5. “Tech Women are Busy Building Their Own Networks.” (Ann Friedman, Washington Post, January 2014)

Networking, long a career-climbing buzzword, is actually critical to female technologists’ success. “When I feel less alone, it forces me to be braver and take more risks,” says Hersi Issa. “That thing you fear, being left out on a limb alone, that feeling that keeps people from testing themselves and pushing themselves. And you feel that less when you’re part of a community.”

6. “Lonely At The Top: Being a Lady Boss Without Mentors.” (Ann Friedman, The Cut, April 2013)

Oh, you thought there was going to be only one Ann Friedman piece on this reading list? Think again! Ann is one of my hustle inspirations—I’m equally addicted to her weekly newsletter and her podcast with tech queen Aminatou Sow. Ann became a boss in her 20s, when she was the same age as many of her coworkers.

7. “Bridget Jones and the Millennial Workplace.” (Daniel Wenger, The New Yorker, March 2016)

Bridget Jones: quintessential honorary millennial. I found this essay delightful.

7a. “Why Millennial Women Are Burning Out.” (Kelly Clay, FastCompany, March 2016)

Sometimes, I feel guilty for being young and so tired. I’m not alone.
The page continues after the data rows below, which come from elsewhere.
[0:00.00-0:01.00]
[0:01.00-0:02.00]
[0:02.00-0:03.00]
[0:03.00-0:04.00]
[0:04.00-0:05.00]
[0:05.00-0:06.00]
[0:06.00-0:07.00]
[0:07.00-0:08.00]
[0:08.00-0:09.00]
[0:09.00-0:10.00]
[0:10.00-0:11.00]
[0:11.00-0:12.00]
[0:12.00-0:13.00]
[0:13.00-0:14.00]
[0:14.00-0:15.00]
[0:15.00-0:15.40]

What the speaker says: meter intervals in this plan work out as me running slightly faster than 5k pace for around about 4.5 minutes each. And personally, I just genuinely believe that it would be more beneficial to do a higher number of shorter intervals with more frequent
According to this article, many, many millennial women experience burnout by age 30. In essence, women are conditioned to care deeply, to overachieve, and in our super-connected society, it’s virtually impossible to leave the office behind at the end of the day.
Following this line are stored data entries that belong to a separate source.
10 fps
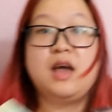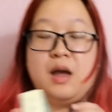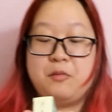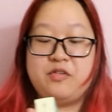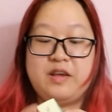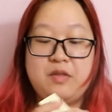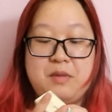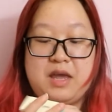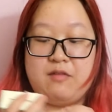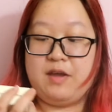I'm also gonna
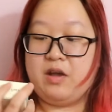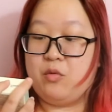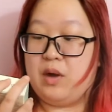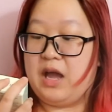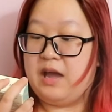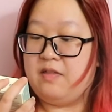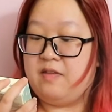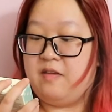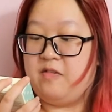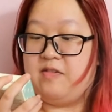be giving away
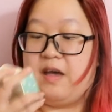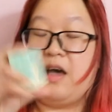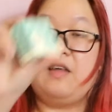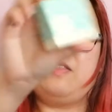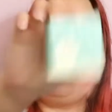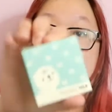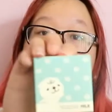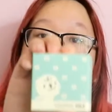this DearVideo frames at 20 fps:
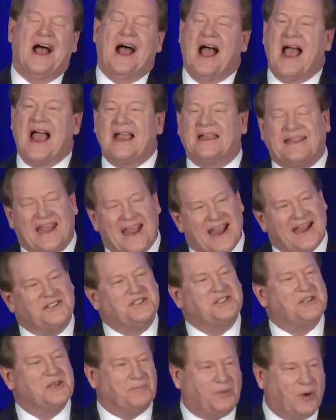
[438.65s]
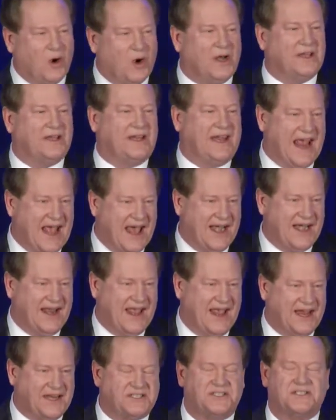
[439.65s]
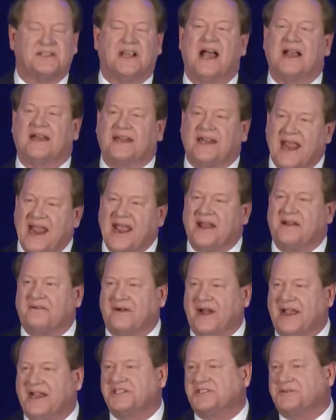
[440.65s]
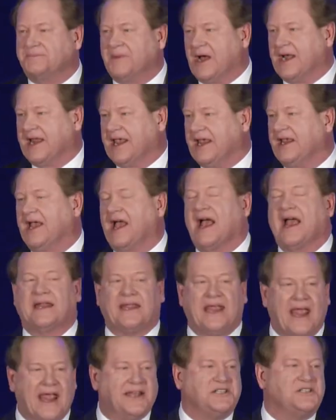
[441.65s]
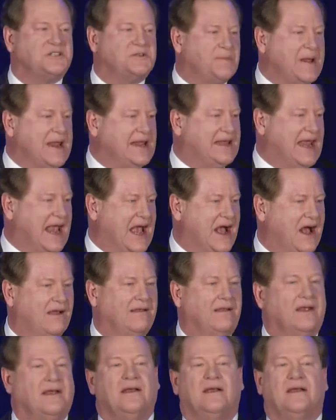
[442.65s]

I can't support candidates, I can't raise money, I can't speak out.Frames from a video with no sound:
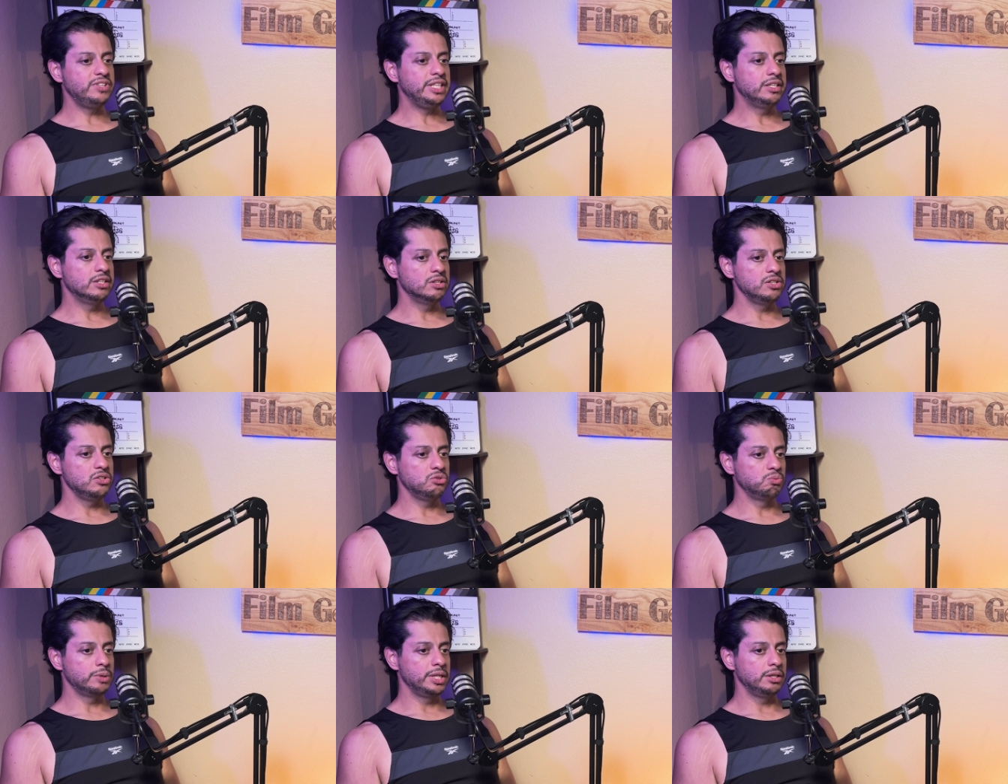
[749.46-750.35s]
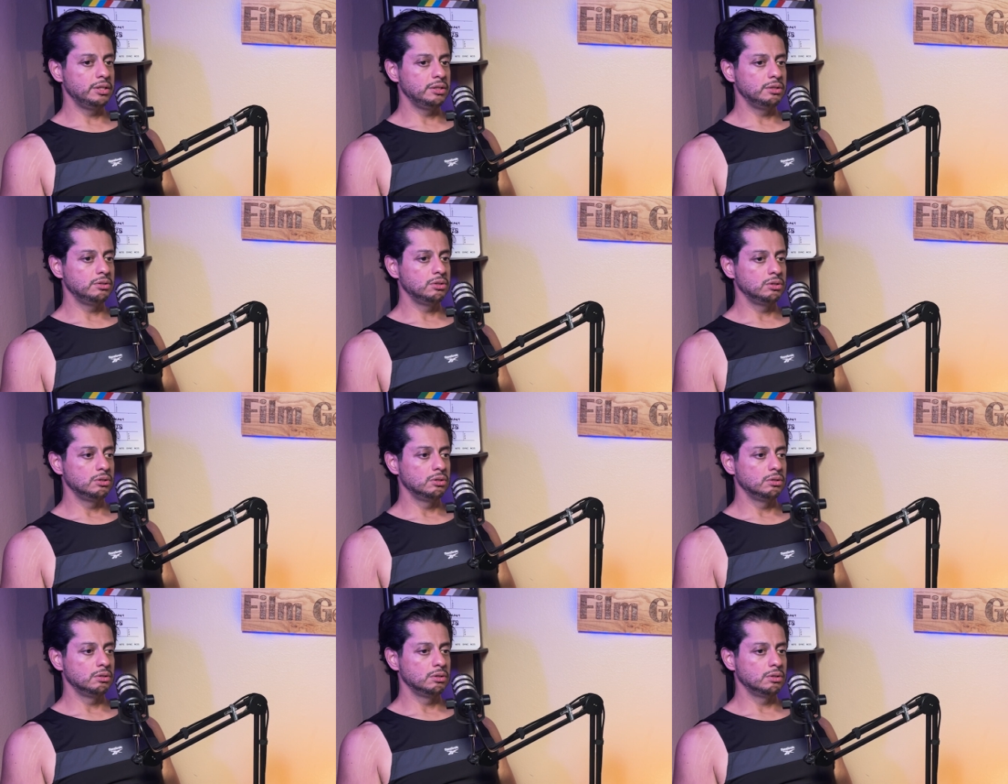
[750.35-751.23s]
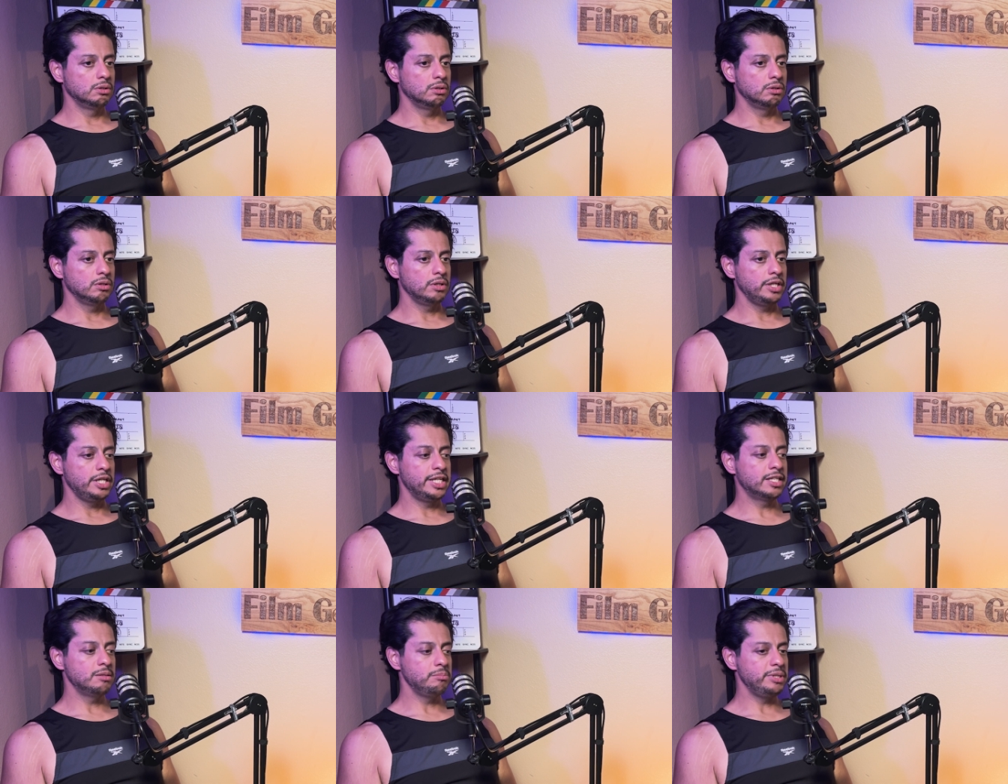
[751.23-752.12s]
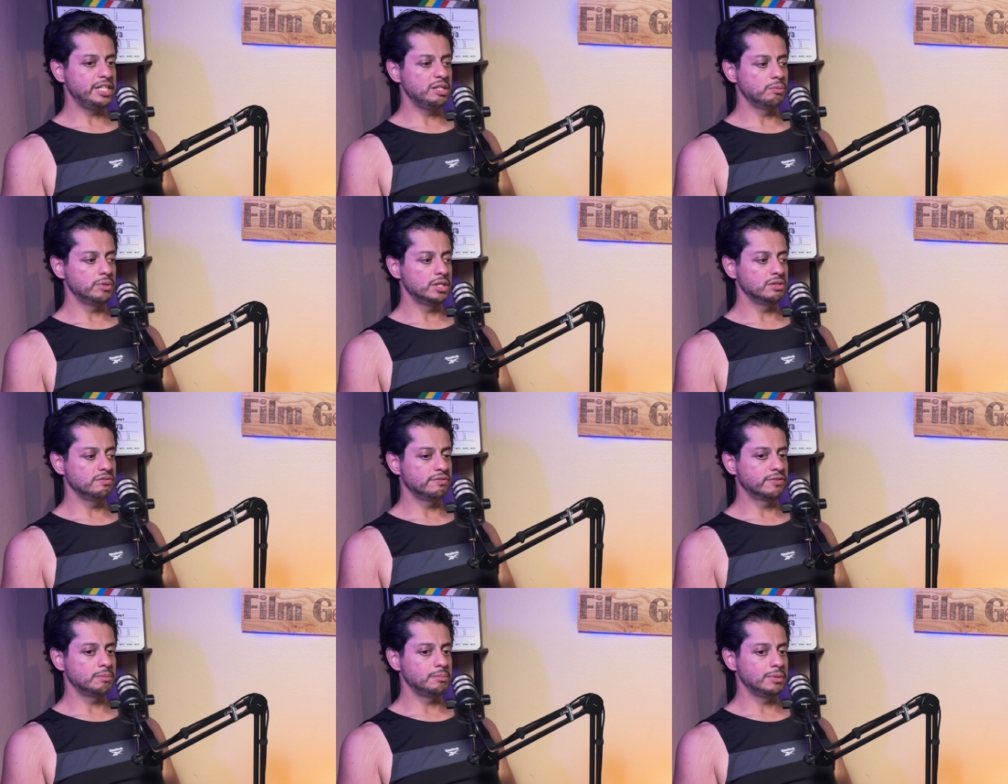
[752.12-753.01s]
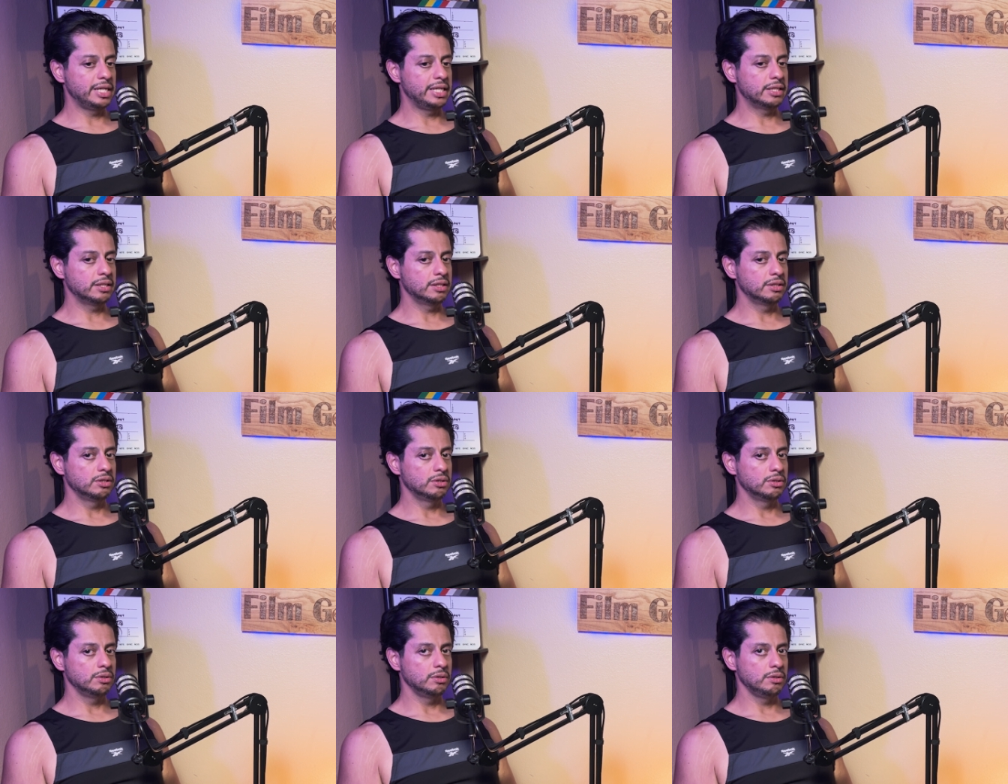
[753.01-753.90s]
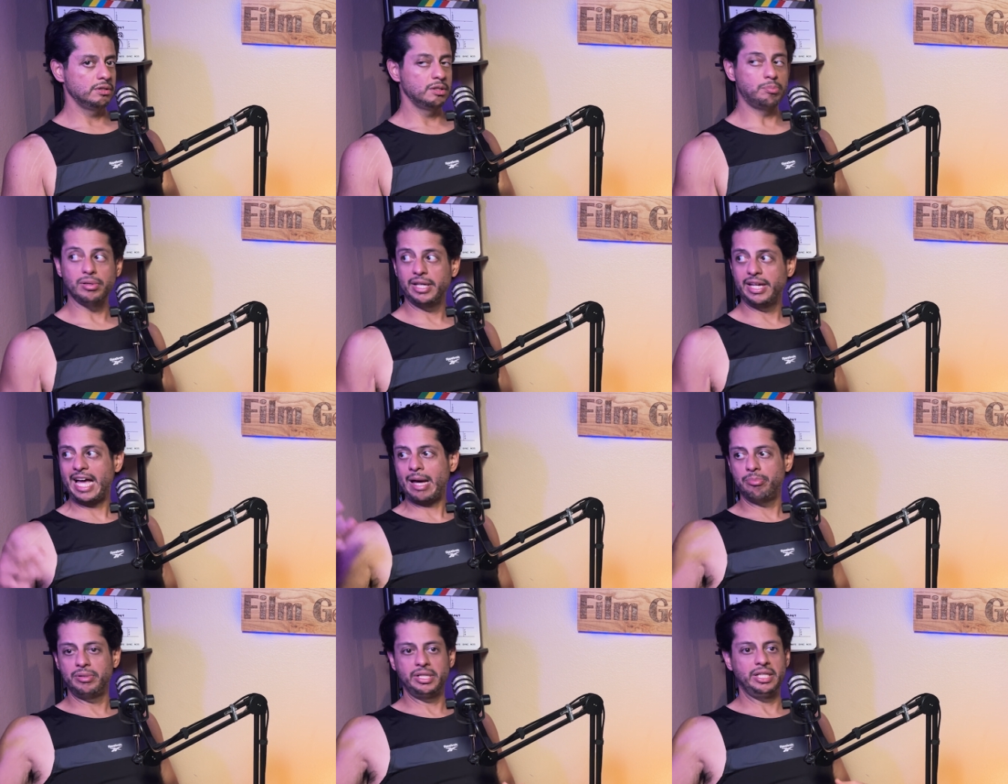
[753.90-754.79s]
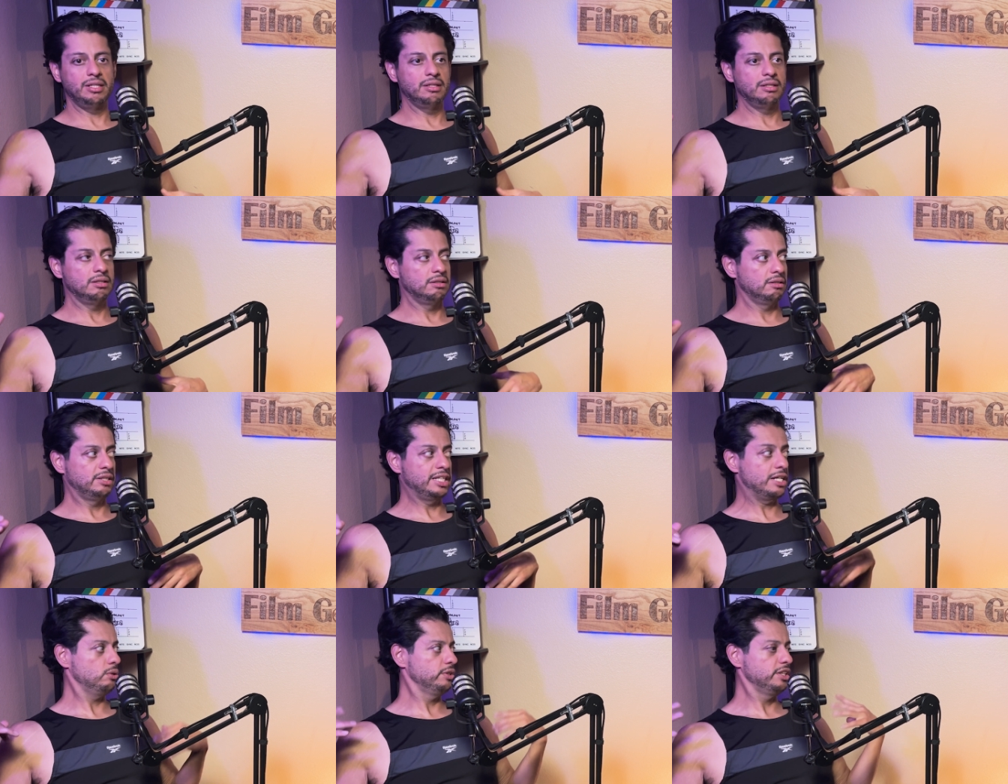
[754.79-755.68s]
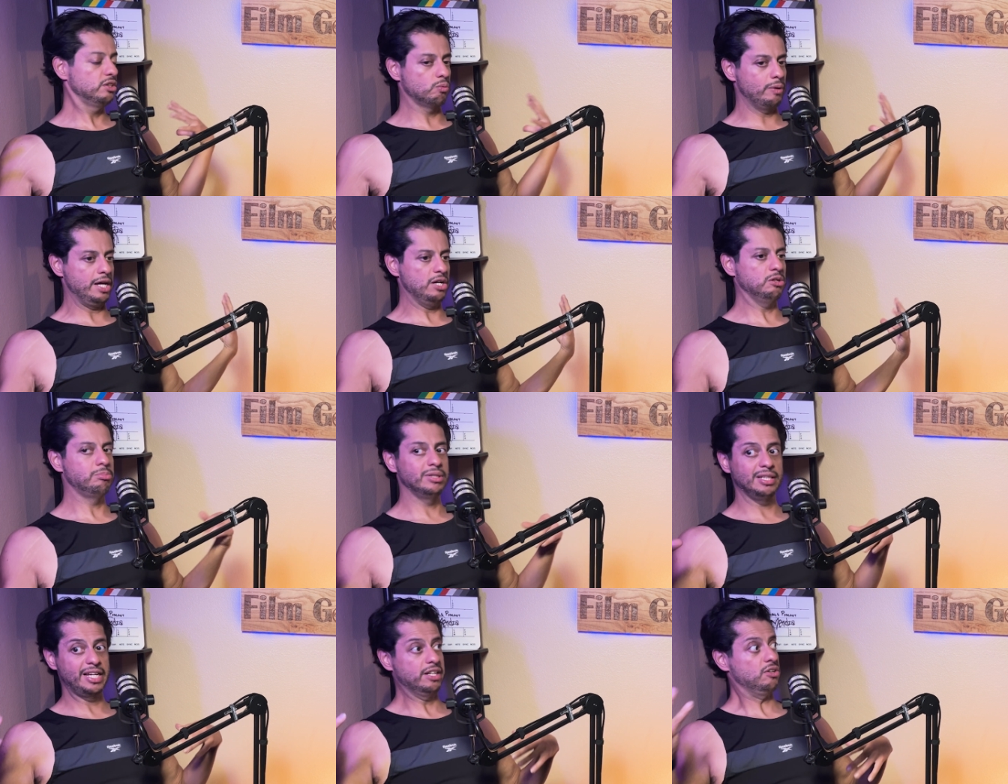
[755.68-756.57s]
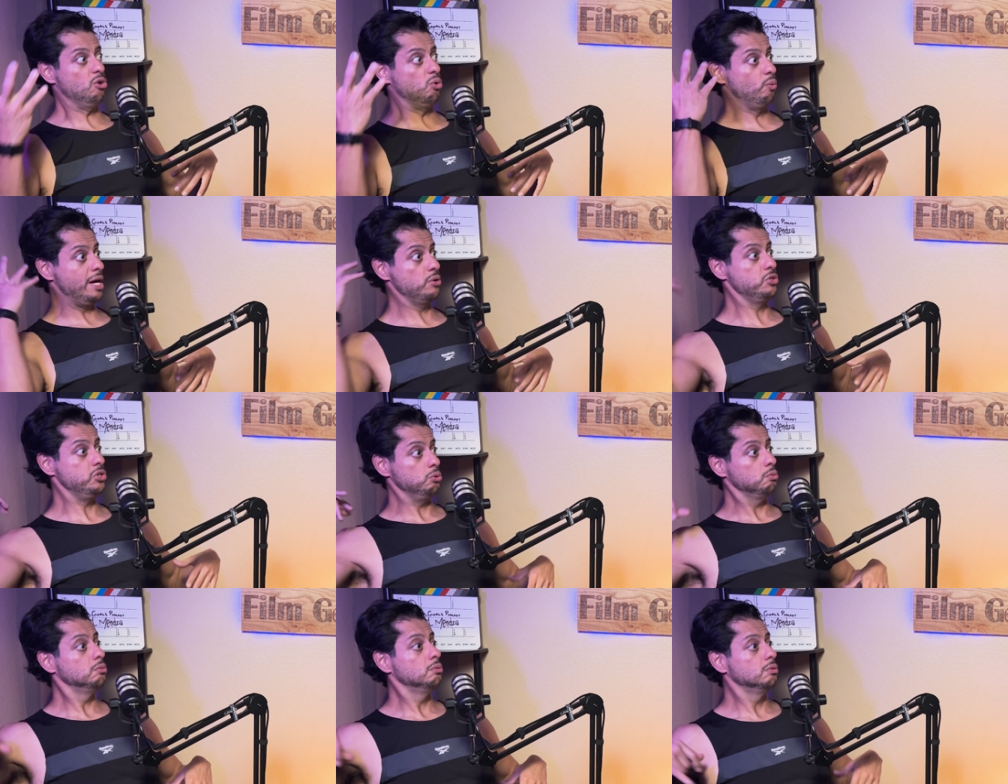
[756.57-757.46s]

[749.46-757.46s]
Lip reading: theater is when it can be anywhere from like the play happening not only in a round, but like around you.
I especially related to this: “But beyond high expectations, many millennials burn out at around age 30 because they are unhappy in their jobs and don’t see a clear career path.” I’ve been feeling overwhelmed, confused, and unproductive. As I draw closer to 26 (Closer to 30 than 20! my anxious brain screams), I’m afraid I’ve made a mistake. I don’t know whether to keep pursuing writing, if I’m good enough. This article has some advice for me and mine: “Take a break and go easier on [your]selves, and to be more intentional about [your] next moves.” Makes sense to me.